Looking London, Talking Tokyo’ was a cruel expression used in our youth for those with a pronounced squint. But it is also came to be used for those who say one thing but mean another. It was sometime in January that information and broadcasting minister Arun Jaitley said that ‘the days of bans are over’ — implying the pointlessness of imposing bans in the age of Internet connectivity.
However, within days of the Centre appointing Pahlaj Nihalani as the chief of the Central Board of Film Certification (CBFC), he commented on the unfairness of censoring only films and videos while the Internet roamed free. He wanted to control the Internet too. Soon a diktat went out — Mumbai could not be allowed to be called Bombay, no cuss words, family values only... He went further to say that if films avoided controversy, there would be no need for censorship. Obviously the desire to control thought and morality was at the back of this desire to avoid controversy.

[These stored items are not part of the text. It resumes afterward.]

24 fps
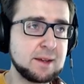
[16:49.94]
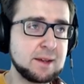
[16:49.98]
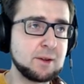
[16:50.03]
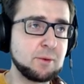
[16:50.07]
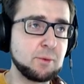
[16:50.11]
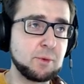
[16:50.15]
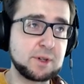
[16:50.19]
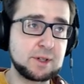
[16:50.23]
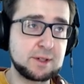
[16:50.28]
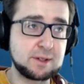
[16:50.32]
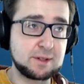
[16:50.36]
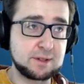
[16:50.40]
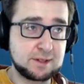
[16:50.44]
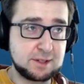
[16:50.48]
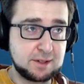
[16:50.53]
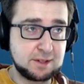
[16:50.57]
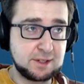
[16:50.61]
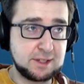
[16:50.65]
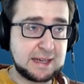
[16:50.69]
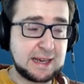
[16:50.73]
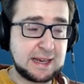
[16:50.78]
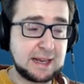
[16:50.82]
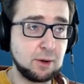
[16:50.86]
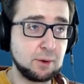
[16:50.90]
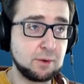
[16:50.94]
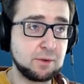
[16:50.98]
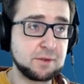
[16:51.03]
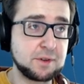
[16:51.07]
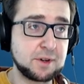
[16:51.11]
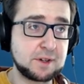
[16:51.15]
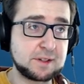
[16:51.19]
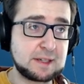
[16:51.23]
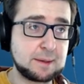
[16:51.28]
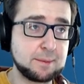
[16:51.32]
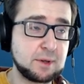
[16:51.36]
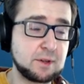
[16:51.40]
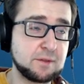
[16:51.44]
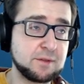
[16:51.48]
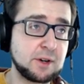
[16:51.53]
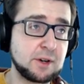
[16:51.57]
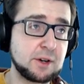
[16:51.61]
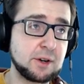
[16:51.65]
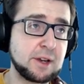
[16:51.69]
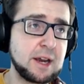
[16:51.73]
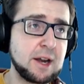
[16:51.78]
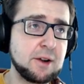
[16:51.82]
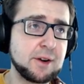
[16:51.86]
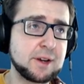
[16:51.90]
with the yellow, for example, of
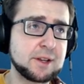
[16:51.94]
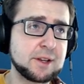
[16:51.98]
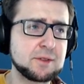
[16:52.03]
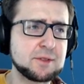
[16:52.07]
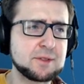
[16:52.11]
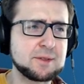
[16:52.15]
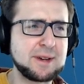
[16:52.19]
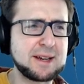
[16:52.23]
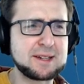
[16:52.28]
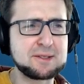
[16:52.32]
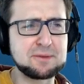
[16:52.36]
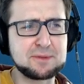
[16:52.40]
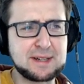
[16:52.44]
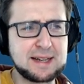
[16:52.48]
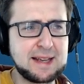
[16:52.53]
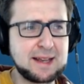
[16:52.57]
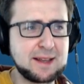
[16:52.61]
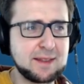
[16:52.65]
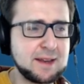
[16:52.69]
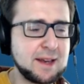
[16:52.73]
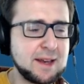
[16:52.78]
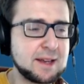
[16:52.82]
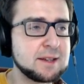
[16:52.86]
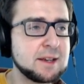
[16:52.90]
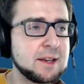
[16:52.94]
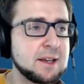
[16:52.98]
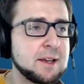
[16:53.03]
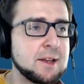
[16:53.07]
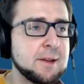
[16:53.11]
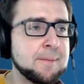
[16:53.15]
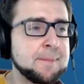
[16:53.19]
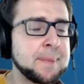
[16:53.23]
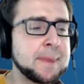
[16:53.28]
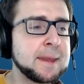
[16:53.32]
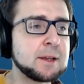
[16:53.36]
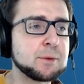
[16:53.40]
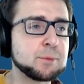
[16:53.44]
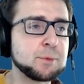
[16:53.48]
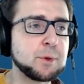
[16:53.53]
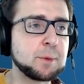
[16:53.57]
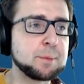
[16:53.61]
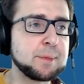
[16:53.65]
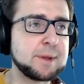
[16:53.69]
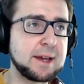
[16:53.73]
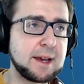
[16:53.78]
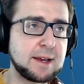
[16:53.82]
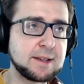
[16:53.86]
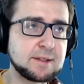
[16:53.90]
our character. So I don't like that. It would
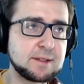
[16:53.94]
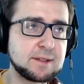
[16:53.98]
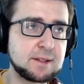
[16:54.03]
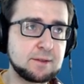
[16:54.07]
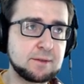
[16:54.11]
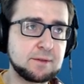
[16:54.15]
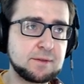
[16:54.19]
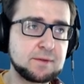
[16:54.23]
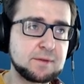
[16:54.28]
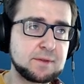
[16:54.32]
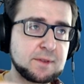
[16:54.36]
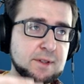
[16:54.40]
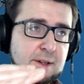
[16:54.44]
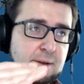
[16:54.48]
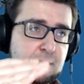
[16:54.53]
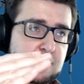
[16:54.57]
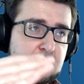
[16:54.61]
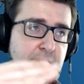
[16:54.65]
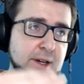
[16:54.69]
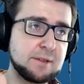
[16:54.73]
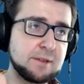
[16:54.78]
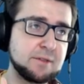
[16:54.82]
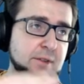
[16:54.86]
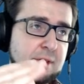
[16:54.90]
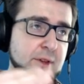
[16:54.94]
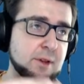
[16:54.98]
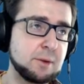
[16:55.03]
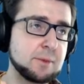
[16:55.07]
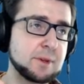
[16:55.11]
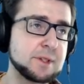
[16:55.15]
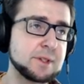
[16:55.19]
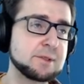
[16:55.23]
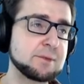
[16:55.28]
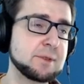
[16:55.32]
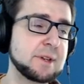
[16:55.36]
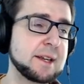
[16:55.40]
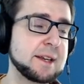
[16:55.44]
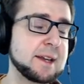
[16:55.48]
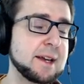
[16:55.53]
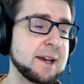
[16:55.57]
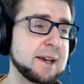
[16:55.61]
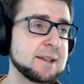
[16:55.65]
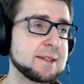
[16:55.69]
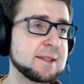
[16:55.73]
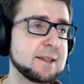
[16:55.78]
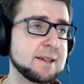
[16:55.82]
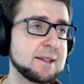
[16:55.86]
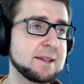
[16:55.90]
be nice if there, everything was really
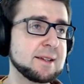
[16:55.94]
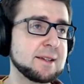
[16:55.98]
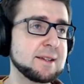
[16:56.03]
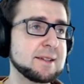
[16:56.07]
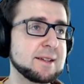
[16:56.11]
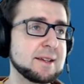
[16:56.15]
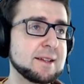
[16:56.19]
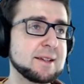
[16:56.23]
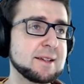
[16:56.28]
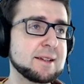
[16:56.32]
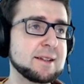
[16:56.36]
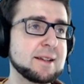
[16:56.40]
nice and and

Suddenly the banning of films started with a vengeance. While it was some documentaries in 2014, this year started with fiction. 50 Shades of Grey was banned last month and was followed by Unfreedom just a few days ago. The first film brings bondage into sexual relations while the second looks at complexities in human relationships involving religious fundamentalism as well as same-sex love. With the producer of the first film willing to accept cuts, the CBFC could have offered it an Adult rating. But the thought of allowing any kind of alternative sexuality on screen is anathema to the CBFC. This perverse morality is not restricted to the current board because the last, supposedly progressive, one gave an adult rating to The Grand Budapest Hotel after removing all scenes that could have possibly been considered ‘adult’.
Our ‘censors’ live in denial and blatant illegality. The Cinematographic Act, which governs the existence of the CBFC, calls upon the board to act primarily as a certifying agency. Only in extreme circumstances, when certain scenes in a film call for what are termed ‘reasonable restrictions’ on free speech, is the board entitled to seek the removal of that scene or sometimes, deny certification to the film. In interpreting these ‘reasonable restrictions’ the Supreme Court has been very categorical — asserting that there must be something real to warrant intervention. A minor perceived threat either to morality or our conception of the well-being of the State cannot be reason enough to interfere with free speech.

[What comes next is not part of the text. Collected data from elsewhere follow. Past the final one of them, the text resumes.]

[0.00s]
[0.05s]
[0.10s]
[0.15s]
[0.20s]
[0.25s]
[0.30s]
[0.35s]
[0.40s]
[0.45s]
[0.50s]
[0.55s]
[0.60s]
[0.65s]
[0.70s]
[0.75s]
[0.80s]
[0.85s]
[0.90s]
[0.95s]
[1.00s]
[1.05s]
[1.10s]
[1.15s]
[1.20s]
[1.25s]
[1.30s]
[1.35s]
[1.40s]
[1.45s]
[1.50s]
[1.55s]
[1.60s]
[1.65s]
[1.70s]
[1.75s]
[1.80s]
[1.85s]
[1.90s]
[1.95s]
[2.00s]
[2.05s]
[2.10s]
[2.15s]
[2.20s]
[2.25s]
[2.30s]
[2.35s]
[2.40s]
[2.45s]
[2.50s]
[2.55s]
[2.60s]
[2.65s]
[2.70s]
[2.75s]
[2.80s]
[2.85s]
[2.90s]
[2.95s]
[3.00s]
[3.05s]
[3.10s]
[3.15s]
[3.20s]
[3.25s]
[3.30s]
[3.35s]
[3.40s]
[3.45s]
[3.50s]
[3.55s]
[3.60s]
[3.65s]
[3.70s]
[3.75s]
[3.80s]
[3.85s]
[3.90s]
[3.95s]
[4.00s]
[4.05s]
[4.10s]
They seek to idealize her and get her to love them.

But the CBFC works as a moral brigade without any regard to the Constitution. It has a narrow view of the world and a wide view of its own powers. In this it is aided by a surreptitious set of guidelines put out by the ministry over two decades ago. These guidelines list what the board may or may not permit. While the framing of guidelines is within the powers of the State, the extent of intervention is restricted by the ‘reasonable restrictions’ mentioned in Article 19(2) of the Constitution. A brief look at two of these ‘guidelines’ would make clear the nature of intervention the ministry seeks, which is far beyond what the Constitution permits: ‘As far as possible the film is of aesthetic value and cinematically of a good standard’ and ‘visuals or words which promote communal, obscurantism, anti-scientific and anti-national attitudes are not presented’. Such restrictions turn the CBFC into a film editor, deciding a film’s aesthetic merit and seeing whether it promotes a scientific temper or not.
The absurdity of banning does not strike our censors. Clips of documentaries that are censored find their way on to online portals where they are viewed by about a hundred times more people than those who would have ever seen the entire film. As soon as Unfreedom was banned, its trailer, with ‘forbidden scenes’, found its way on to the Internet, where almost 500,000 people saw it in just a few days. When the Centre banned the telecast of Leslee Udwin’s India’s Daughter it didn’t anticipate that the ban would drive people to view the documentary online. It made the government look silly and backward in the eyes of the world.
A new position the CBFC has taken is that documentaries need to be treated differently from fiction — that whereas fiction is fantasy, documentaries are a ‘real’ representation of reality and therefore more dangerous. Besides being conceptually naïve, such a view finds no support in the Cinematographic Act, which makes no distinction between different kinds of films.
A film may not get past the censors but there is nothing to stop its screening on television. Yet, this anachronism continues — anything called a film or video is to be certified but similar content on television or the Internet is not. The desire for control over films dates back to the time when the cinema was the only medium that could be called mass media. Times have changed, social mores have changed, access to a huge universe has opened up but the narrow mindset of control continues — confident in the illusion that thought control is all that stands between order and anarchy. That is the biggest delusion of all.